BRIEF: Write the entries out again exactly; any picture among them gets left out.

LISTED RECORDS:
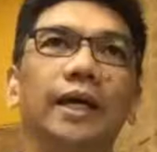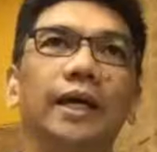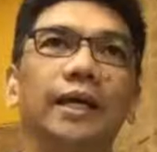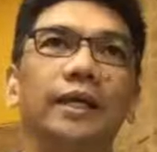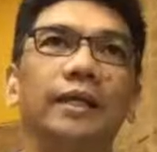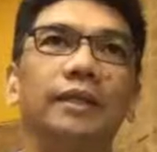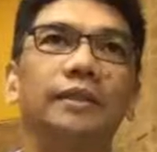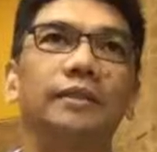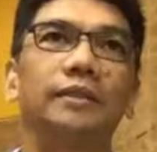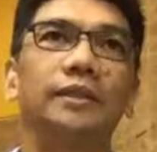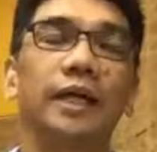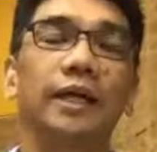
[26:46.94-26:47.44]

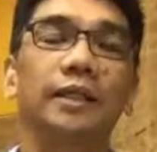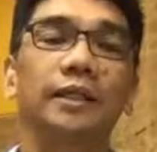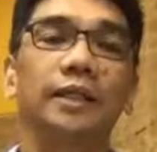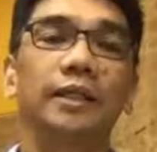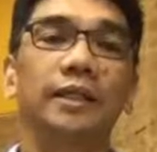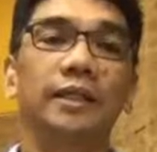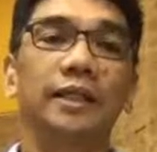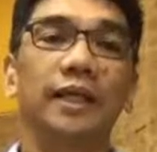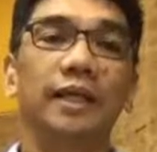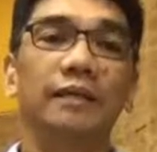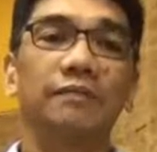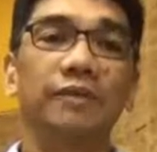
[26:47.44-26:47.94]
I
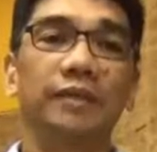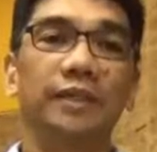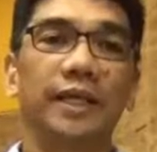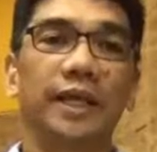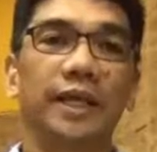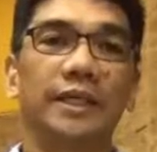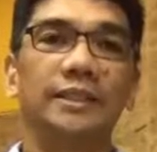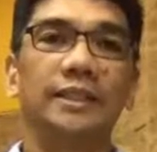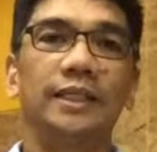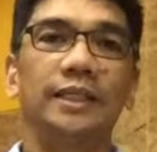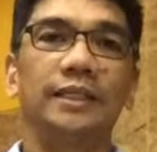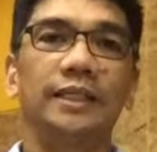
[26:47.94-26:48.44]
started in
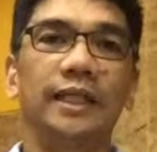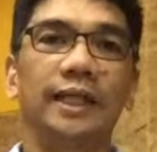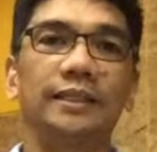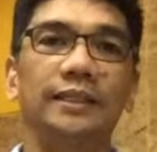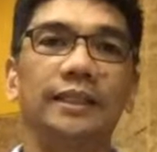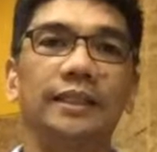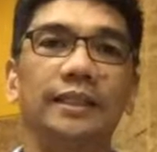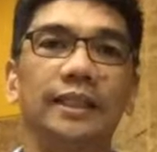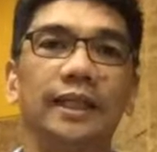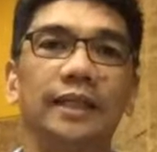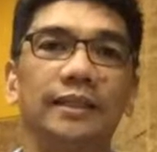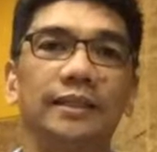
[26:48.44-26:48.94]
advertising in
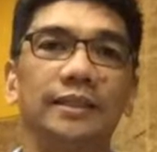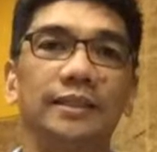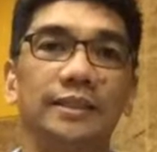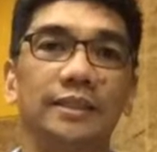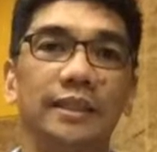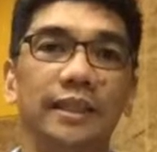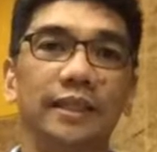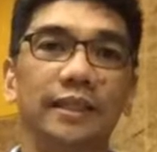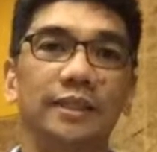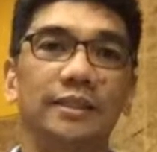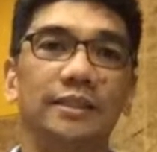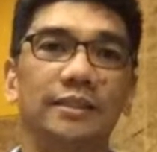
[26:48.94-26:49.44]

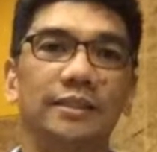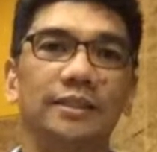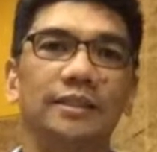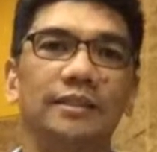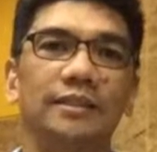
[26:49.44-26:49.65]
1996.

COMPLETED EXERCISE:
[26:46.94-26:47.44]

[26:47.44-26:47.94]
I
[26:47.94-26:48.44]
started in
[26:48.44-26:48.94]
advertising in
[26:48.94-26:49.44]

[26:49.44-26:49.65]
1996.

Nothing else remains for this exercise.